TASK PROMPT.
Without the pictures, output the records below exactly as they are.

INPUT RECORDS.

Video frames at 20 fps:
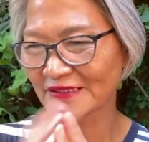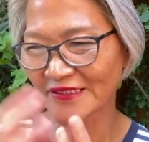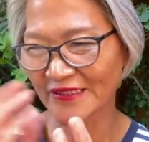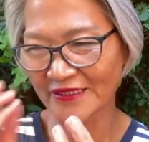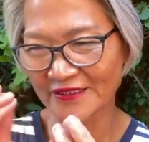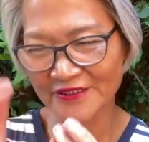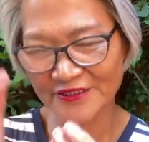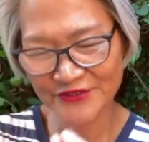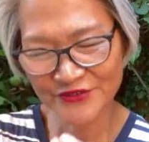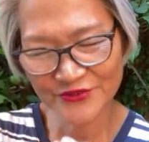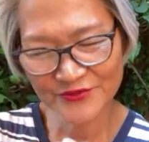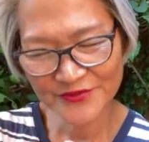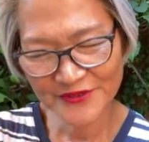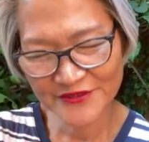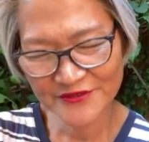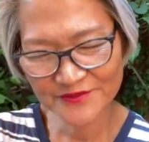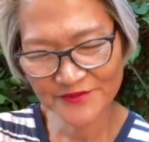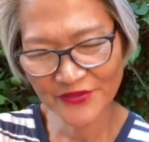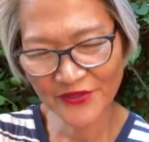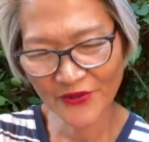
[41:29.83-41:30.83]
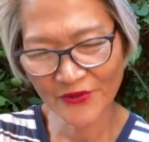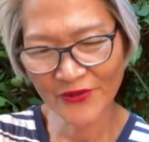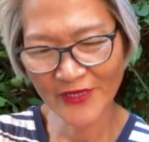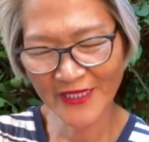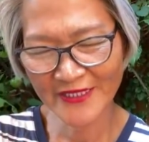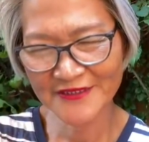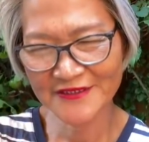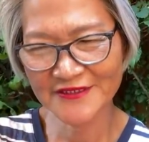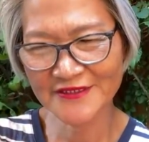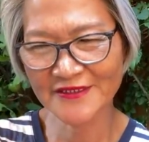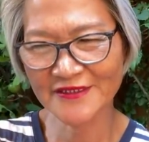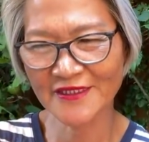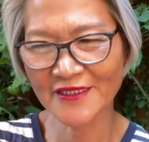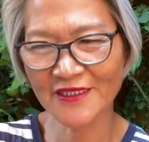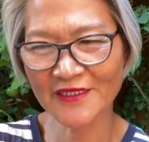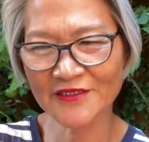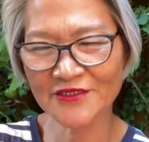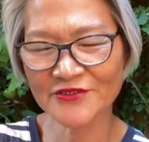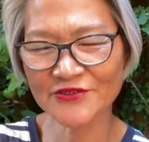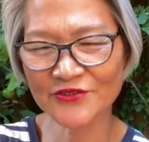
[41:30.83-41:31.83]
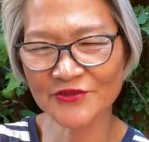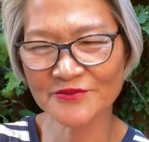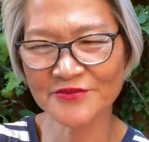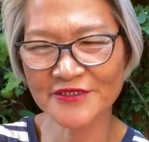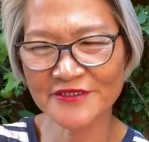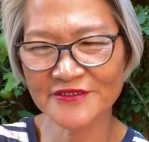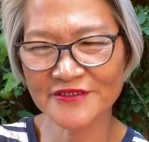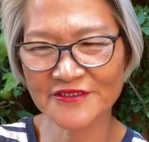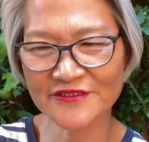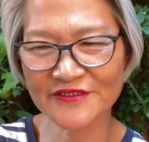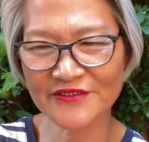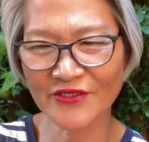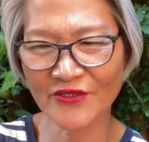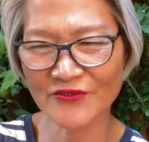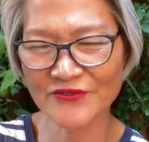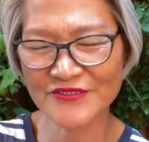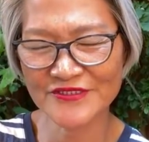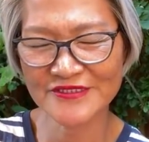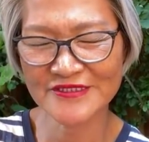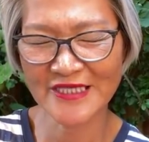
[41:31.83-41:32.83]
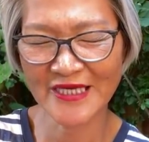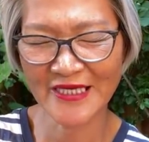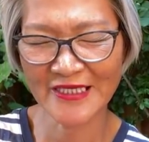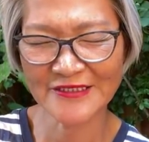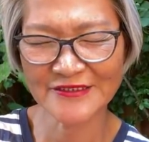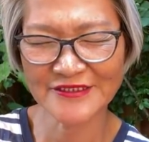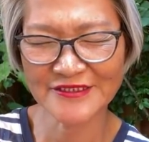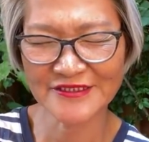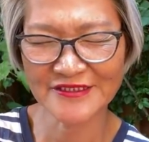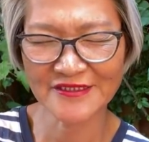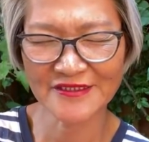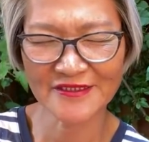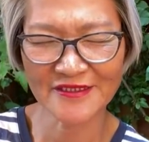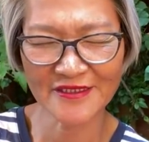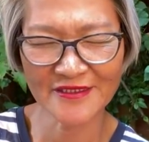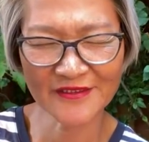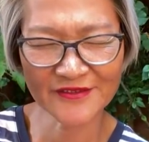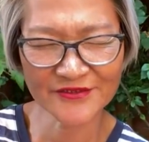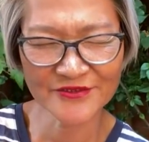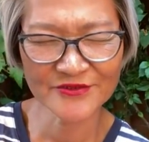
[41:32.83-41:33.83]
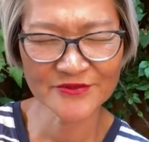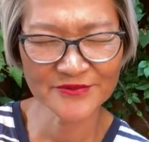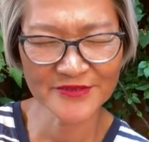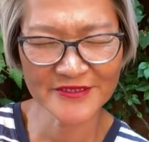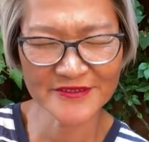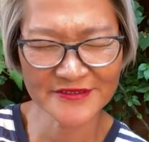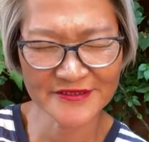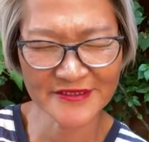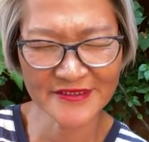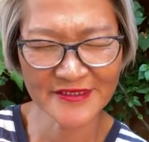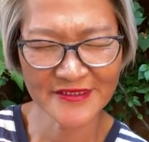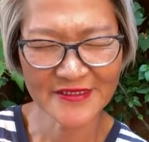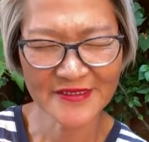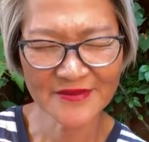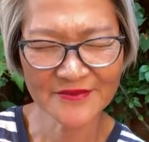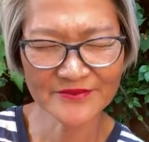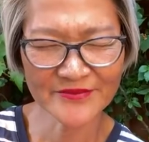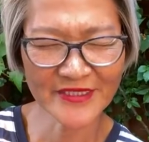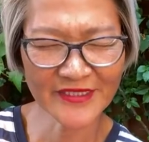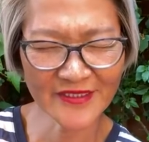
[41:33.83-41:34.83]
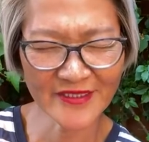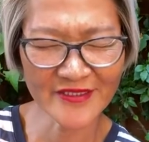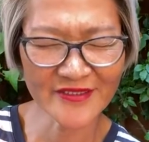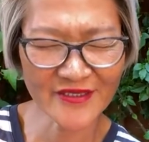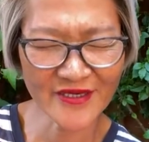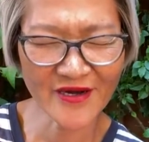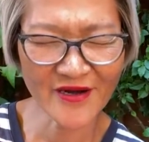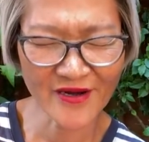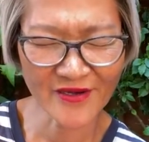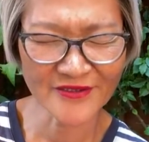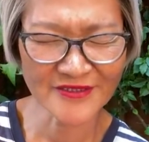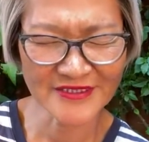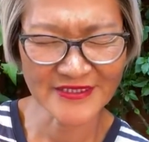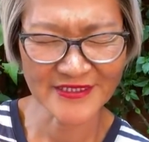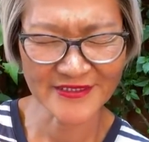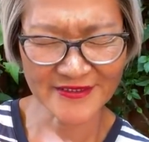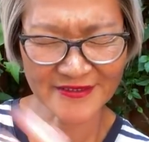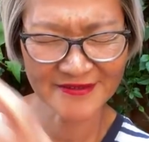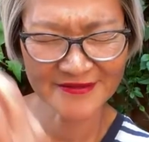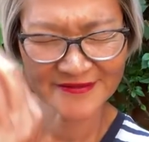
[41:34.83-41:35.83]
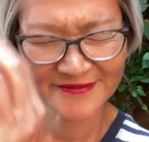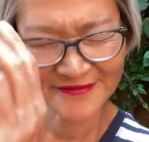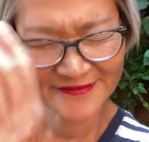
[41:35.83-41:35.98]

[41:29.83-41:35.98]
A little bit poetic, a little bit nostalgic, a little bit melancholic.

RESPONSE FOR THIS EXERCISE.
Video frames at 20 fps:
[41:29.83-41:30.83]
[41:30.83-41:31.83]
[41:31.83-41:32.83]
[41:32.83-41:33.83]
[41:33.83-41:34.83]
[41:34.83-41:35.83]
[41:35.83-41:35.98]

[41:29.83-41:35.98]
A little bit poetic, a little bit nostalgic, a little bit melancholic.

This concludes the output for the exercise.